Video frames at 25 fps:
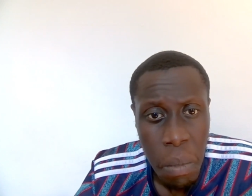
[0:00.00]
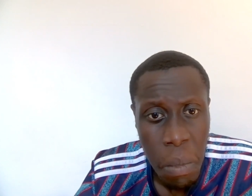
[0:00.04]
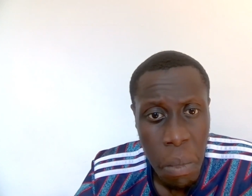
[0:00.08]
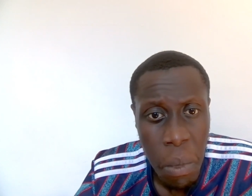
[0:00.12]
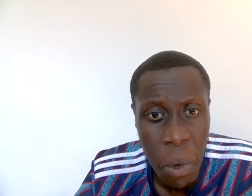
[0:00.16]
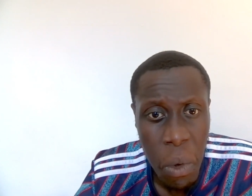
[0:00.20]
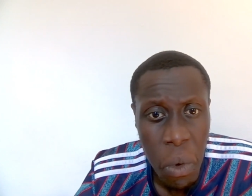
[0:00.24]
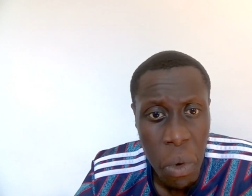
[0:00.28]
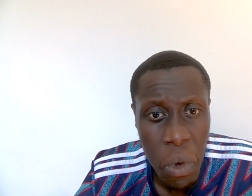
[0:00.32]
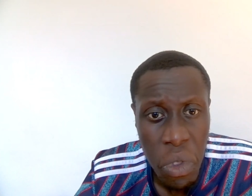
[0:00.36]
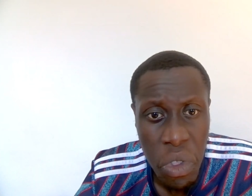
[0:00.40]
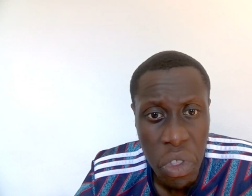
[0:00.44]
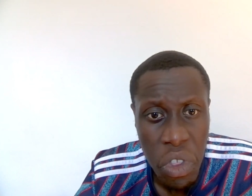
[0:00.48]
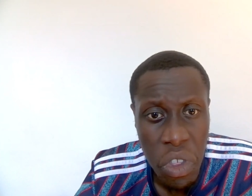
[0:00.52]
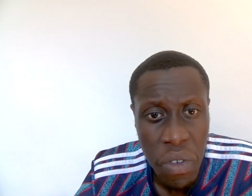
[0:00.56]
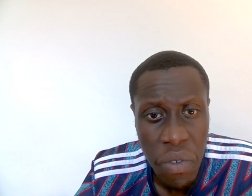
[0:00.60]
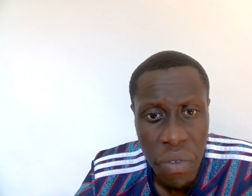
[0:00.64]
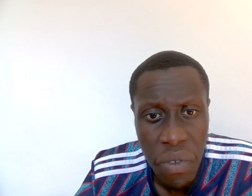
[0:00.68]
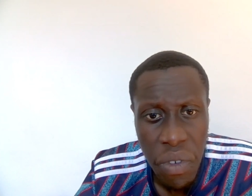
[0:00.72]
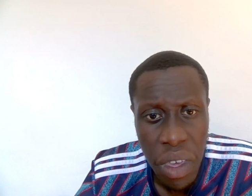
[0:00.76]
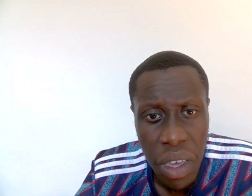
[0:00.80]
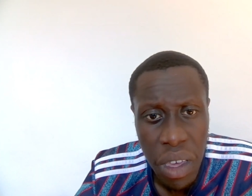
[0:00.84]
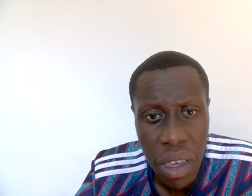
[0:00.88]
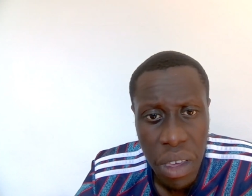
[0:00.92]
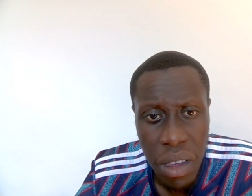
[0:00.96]
Or do you
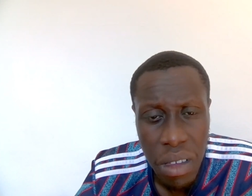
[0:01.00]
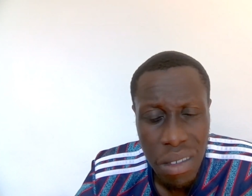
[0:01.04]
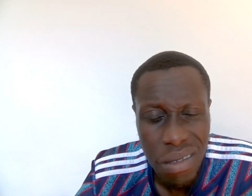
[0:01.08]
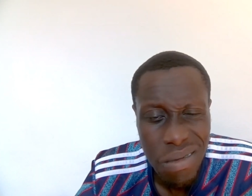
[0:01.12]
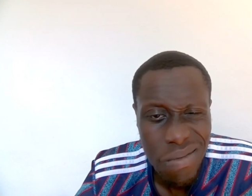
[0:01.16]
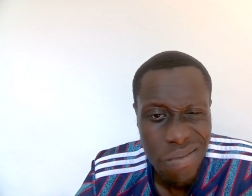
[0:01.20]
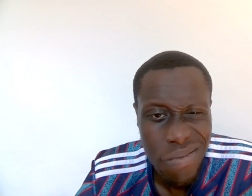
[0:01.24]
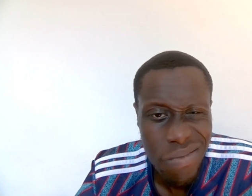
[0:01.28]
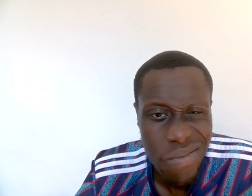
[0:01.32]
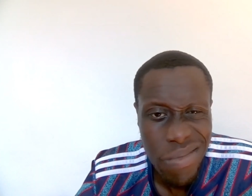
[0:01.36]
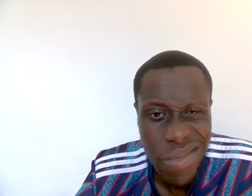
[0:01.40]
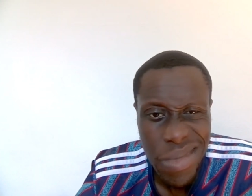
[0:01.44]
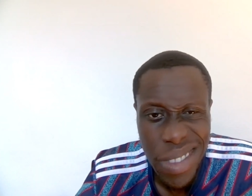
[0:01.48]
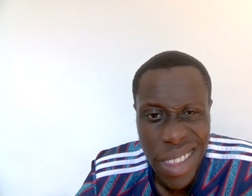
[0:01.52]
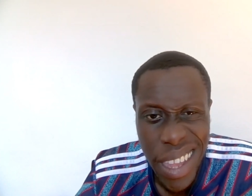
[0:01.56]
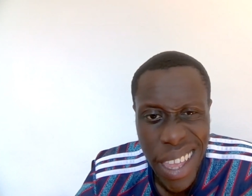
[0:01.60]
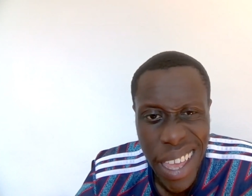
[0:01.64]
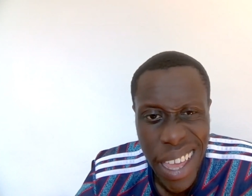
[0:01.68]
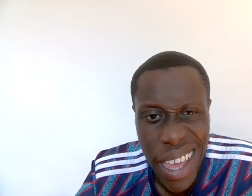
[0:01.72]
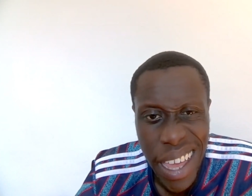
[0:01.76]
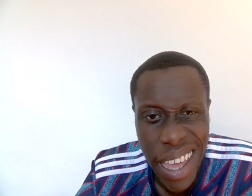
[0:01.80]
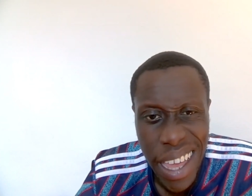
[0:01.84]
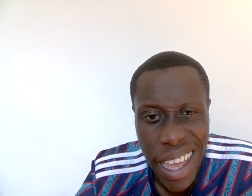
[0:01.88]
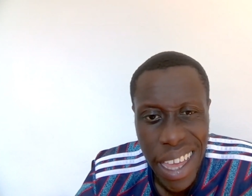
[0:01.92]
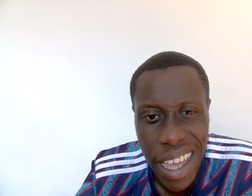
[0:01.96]
think,
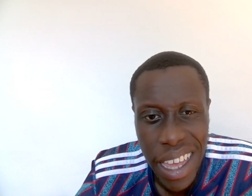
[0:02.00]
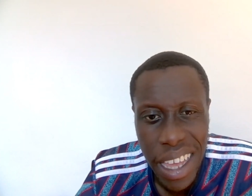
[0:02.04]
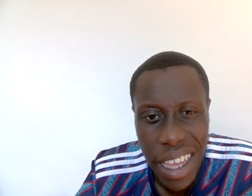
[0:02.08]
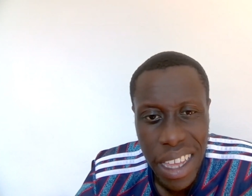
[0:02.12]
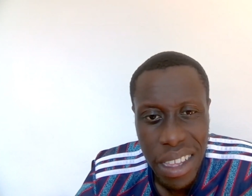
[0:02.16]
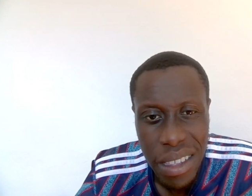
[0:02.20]
nah,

────────────────────

Problem to work on: What is needed is an exact copy of all the records, minus any pictures.

Answer area:
Video frames at 25 fps:
[0:00.00]
[0:00.04]
[0:00.08]
[0:00.12]
[0:00.16]
[0:00.20]
[0:00.24]
[0:00.28]
[0:00.32]
[0:00.36]
[0:00.40]
[0:00.44]
[0:00.48]
[0:00.52]
[0:00.56]
[0:00.60]
[0:00.64]
[0:00.68]
[0:00.72]
[0:00.76]
[0:00.80]
[0:00.84]
[0:00.88]
[0:00.92]
[0:00.96]
Or do you
[0:01.00]
[0:01.04]
[0:01.08]
[0:01.12]
[0:01.16]
[0:01.20]
[0:01.24]
[0:01.28]
[0:01.32]
[0:01.36]
[0:01.40]
[0:01.44]
[0:01.48]
[0:01.52]
[0:01.56]
[0:01.60]
[0:01.64]
[0:01.68]
[0:01.72]
[0:01.76]
[0:01.80]
[0:01.84]
[0:01.88]
[0:01.92]
[0:01.96]
think,
[0:02.00]
[0:02.04]
[0:02.08]
[0:02.12]
[0:02.16]
[0:02.20]
nah,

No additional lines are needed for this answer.